Après trois semaines de combats et de bombardements, la Russie arriverait-elle à court de missiles ?

L’armée russe a tiré pour la première fois ce vendredi des missiles hypersoniques Kinjal sur un entrepôt ukrainien. Une annonce fort médiatisée car il s’agit d’une arme « secrète » du Kremlin supposée révolutionnaire. Mais si Moscou fait tirer ce genre de bijou technologique, c’est peut-être bien car ses troupes sont à court de projectiles moins chers et tout aussi efficaces.

À l’est, rien de nouveau : après l’échec initial de l’invasion devant les villes ukrainiennes, de lourdes pertes et de nombreux cafouillages logistiques, les forces russes semblent se résoudre à tenir leurs positions, au moins le temps qu’il faut pour se réorganiser. Afin de maintenir la pression, le Kremlin fait un usage croissant des bombardements, mais cette tactique de destruction et de terreur n’est pas si aisée : les Russes ne disposent pas de la suprématie aérienne, et la DCA ukrainienne – ainsi que quelques sorties des pilotes aux cocardes bleues et jaunes – empêche les aviateurs russes d’opérer sereinement et de frapper avec précision. Pour limiter les pertes en appareils et en pilotes (13 au moins avions ont été abattus), le Kremlin a donc principalement recours aux missiles.

Tueur de porte-avion hypersonique

Vladimir Poutine joue d’ailleurs de la surenchère à ce niveau-là, faisant lancer des engins toujours plus puissants et plus perfectionnés. Vendredi dernier, les forces russes ont annoncé avoir tiré des missiles hypersoniques Kh-47M2 Kinjal afin de détruire un dépôt souterrain de munitions situé dans l’ouest de l’Ukraine. Cet engin, tiré depuis un avion MiG-31, est censé défier les systèmes de défense antiaérienne grâce à sa très grande manœuvrabilité et surtout son exceptionnelle vitesse : il atteindrait Mach 10, soit environ 12 000 km/h, et pourrait toucher sa cible avec précision à 2.000 km. C’est la première fois que ce genre « d’arme secrète » est utilisée en Ukraine.

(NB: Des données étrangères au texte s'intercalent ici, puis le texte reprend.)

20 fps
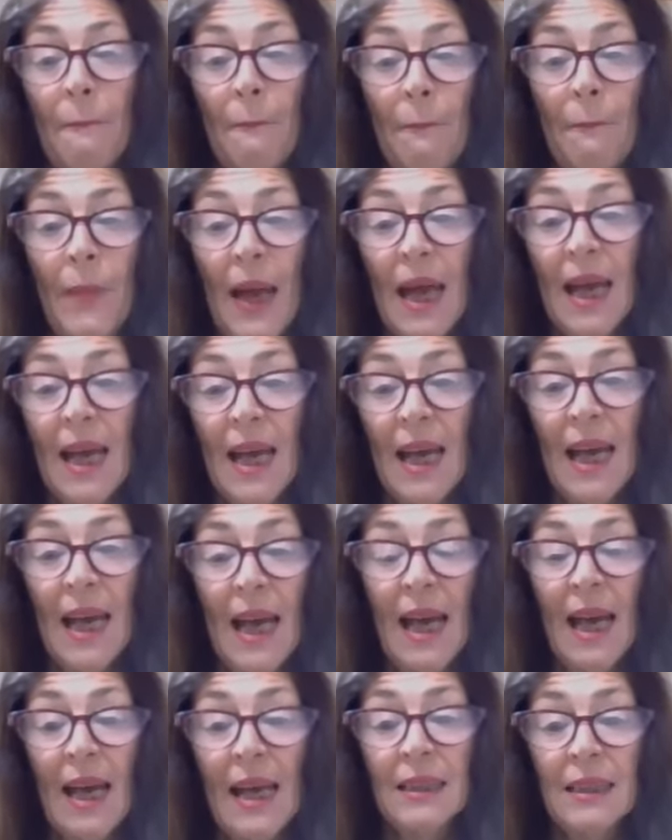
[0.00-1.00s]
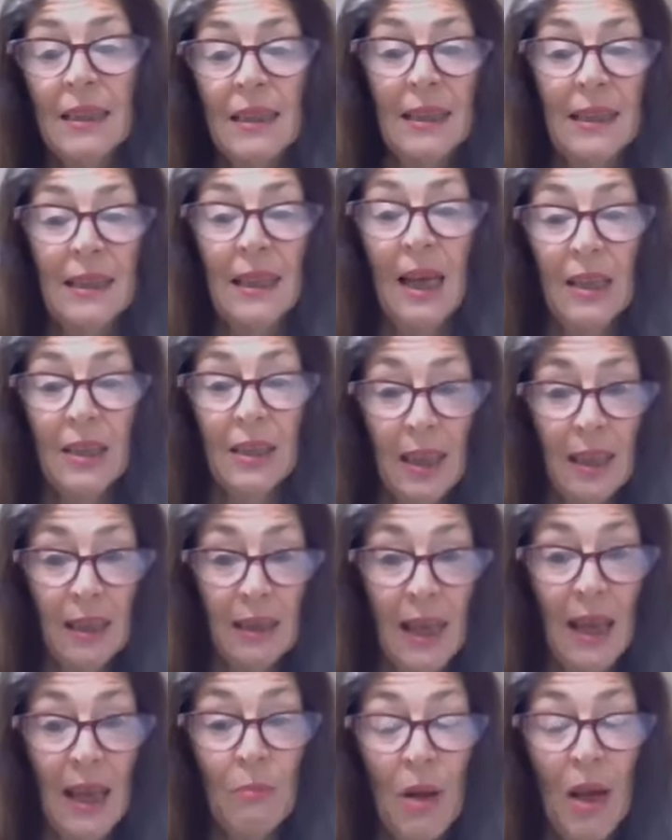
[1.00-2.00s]
But I think
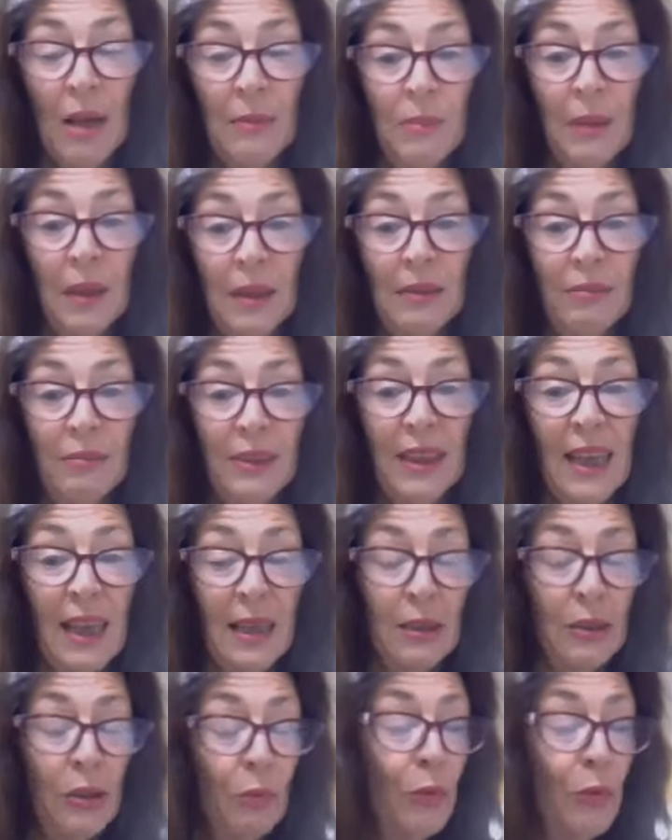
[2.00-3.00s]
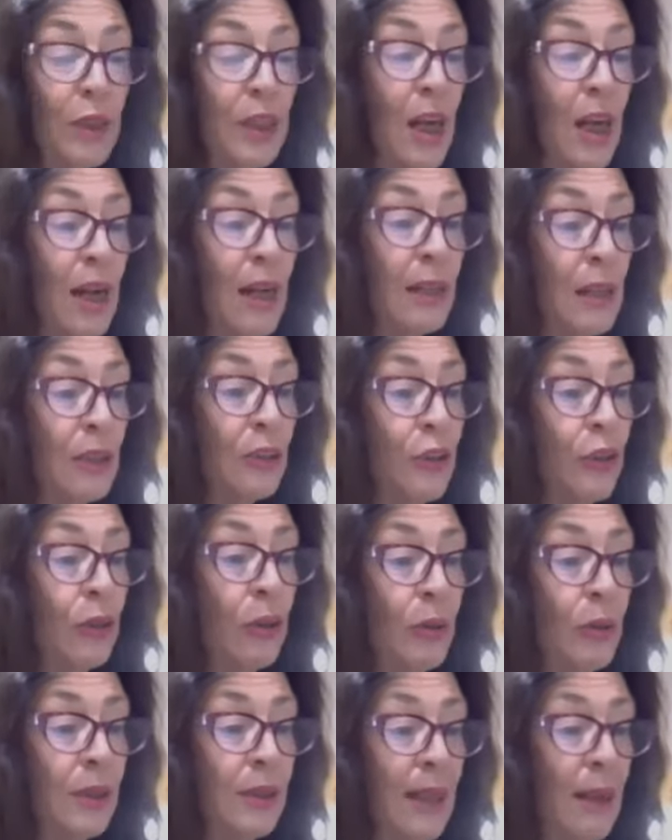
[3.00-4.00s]
they might be sacked and retired. I should
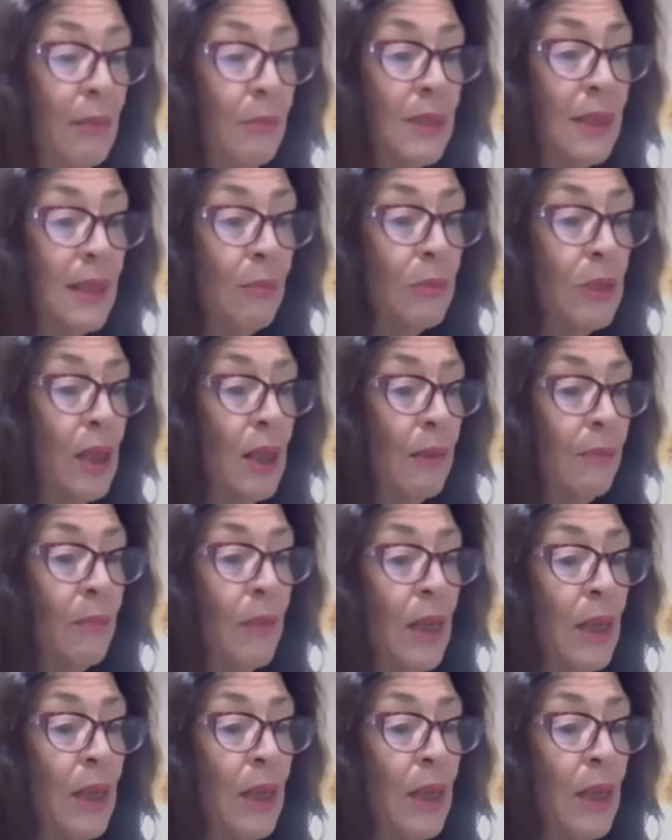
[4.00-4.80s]
look at them sometime.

Sauf que ces jouets-là sont chers et encore rares, donc précieux, d’autant que ce genre d’engin semble plutôt conçu pour envoyer par le fond des portes-avions et autres navires de guerre de gros tonnage. Ce qui laisse dire à certains observateurs que, au-delà de la valeur médiatique de l’usage de ces armes pour faire démonstration de sa détermination, l’armée de Vladimir Poutine commence à manquer de missiles plus ordinaires.

Des usines d’armement qui tournent 24h sur 24

Selon Ukrainska Pravda, un média ukrainien qui, forcément, risque d’être partial et dont les analyses sont à prendre avec des pincettes, les troupes russes auraient « épuisé la quasi-totalité de leurs stocks de missiles et de certains types de munitions. » Une information avancée par l’état-major général des armées ukrainiennes.

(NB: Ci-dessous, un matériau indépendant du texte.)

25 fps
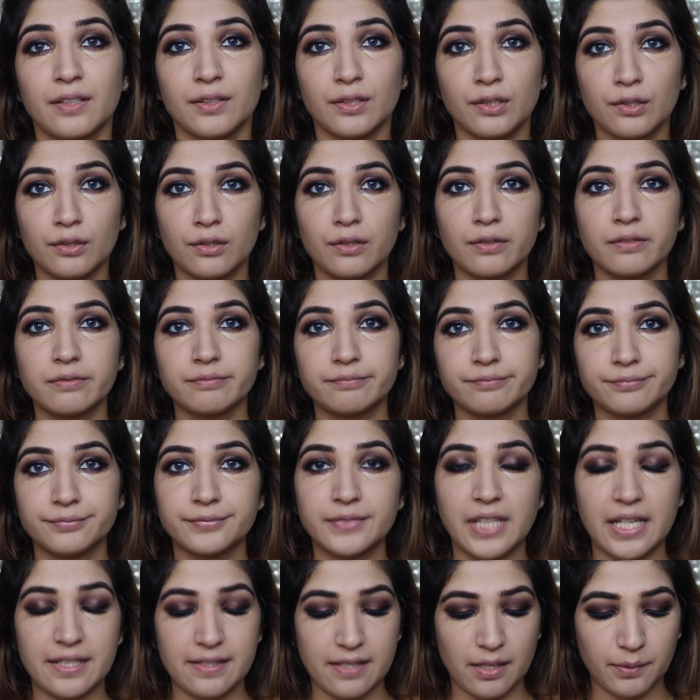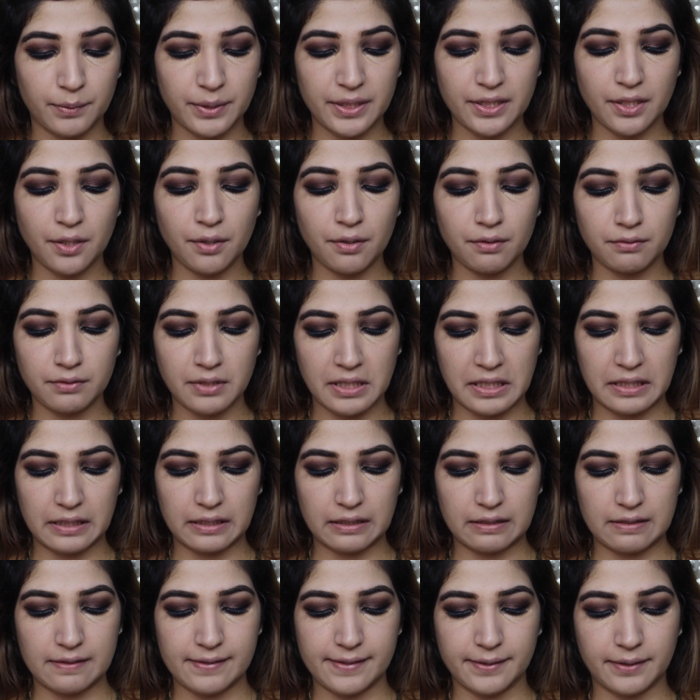you know, that's how we know
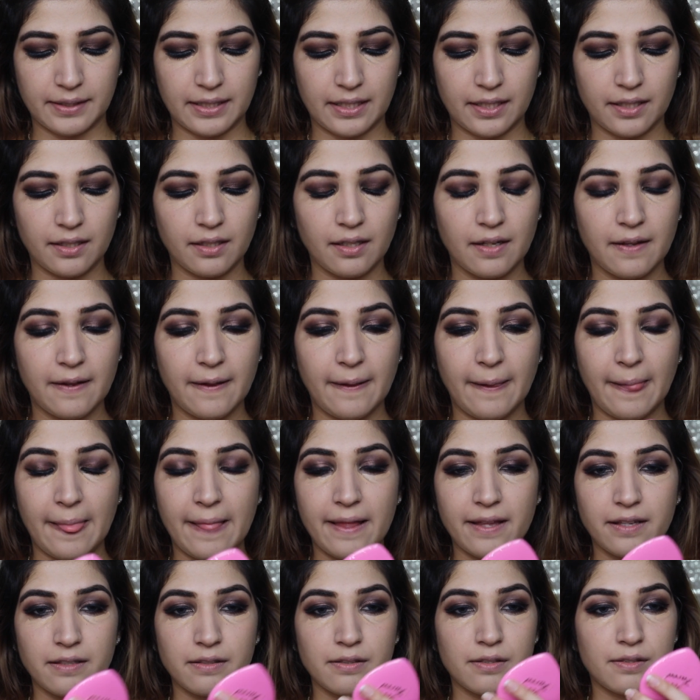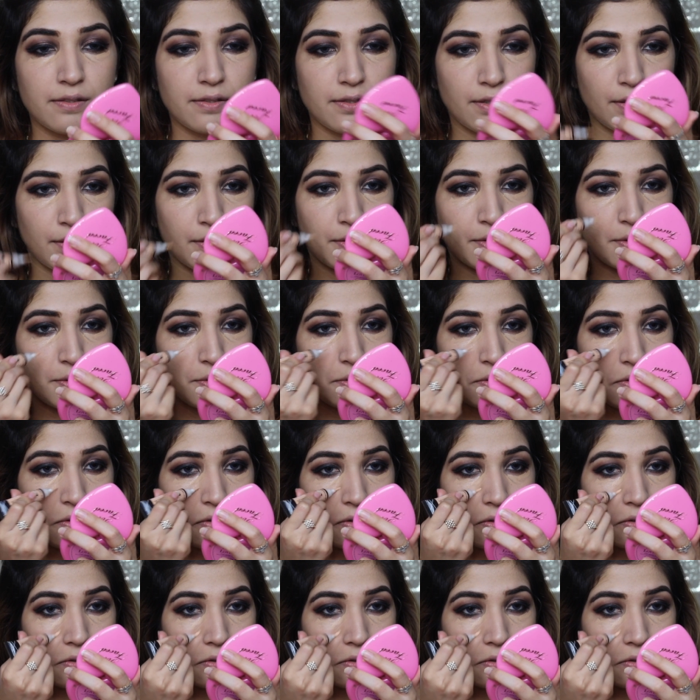things, okay? So,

« En raison de la consommation de la quasi-totalité des munitions de missiles et de certains types de munitions, les dirigeants militaro-politiques ont décidé de faire passer toutes les entreprises travaillant dans l’industrie de l’armement russe et produisant des missiles de croisière « Kalibr » et des munitions pour les systèmes de fusées à lancement multiple « Tornado » en mode 24 heures sur 24″, assure encore le commandement ukrainien. Un signe qui ne trompe pas, selon eux : les tirs pourraient bien cesser prochainement faute de projectiles, d’autant que le secteur militaro-industriel russe mettrait l’accent sur des engins moins perfectionnés. Le Kalibr n’est pas une arme de conception ancienne, mais il s’agit d’un « simple » missile multirôle subsonique, bien que certains modèles soient capables d’une accélération finale avant d’atteindre leur simple afin d’être moins aisément détectés. Un engin qui ne tient pas des « armes secrètes » du Kremlin, malgré son efficacité meurtrière.

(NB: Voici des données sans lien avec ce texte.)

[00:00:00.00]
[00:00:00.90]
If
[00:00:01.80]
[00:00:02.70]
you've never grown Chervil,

Le missile, une arme politique et géostratégique avant tout

Quant aux lanceurs « Tornado« , il s’agit d’une modernisation des lanceurs de fusées Grad, soit des armes très polyvalentes capables de saturer une zone de projectiles incendiaires, explosifs, voire poseurs de mines. Des engins redoutables pour qui se retrouve sous leur grêle de fusées, mais pas vraiment une technologie hors-norme non plus.

L’usage de missiles n’a rien d’anodin : ces engins autopropulsés représentent aussi l’assurance-vie d’une grande puissance, car ils incarnent la majeure partie de sa capacité de frappe nucléaire. Afin de rester crédible dans ce bras de fer permanent, la Russie se doit donc de garder un stock de missiles opérationnels, et ne peut se permettre de tous les tirer sur l’Ukraine dans le cadre de frappes aux explosifs conventionnels.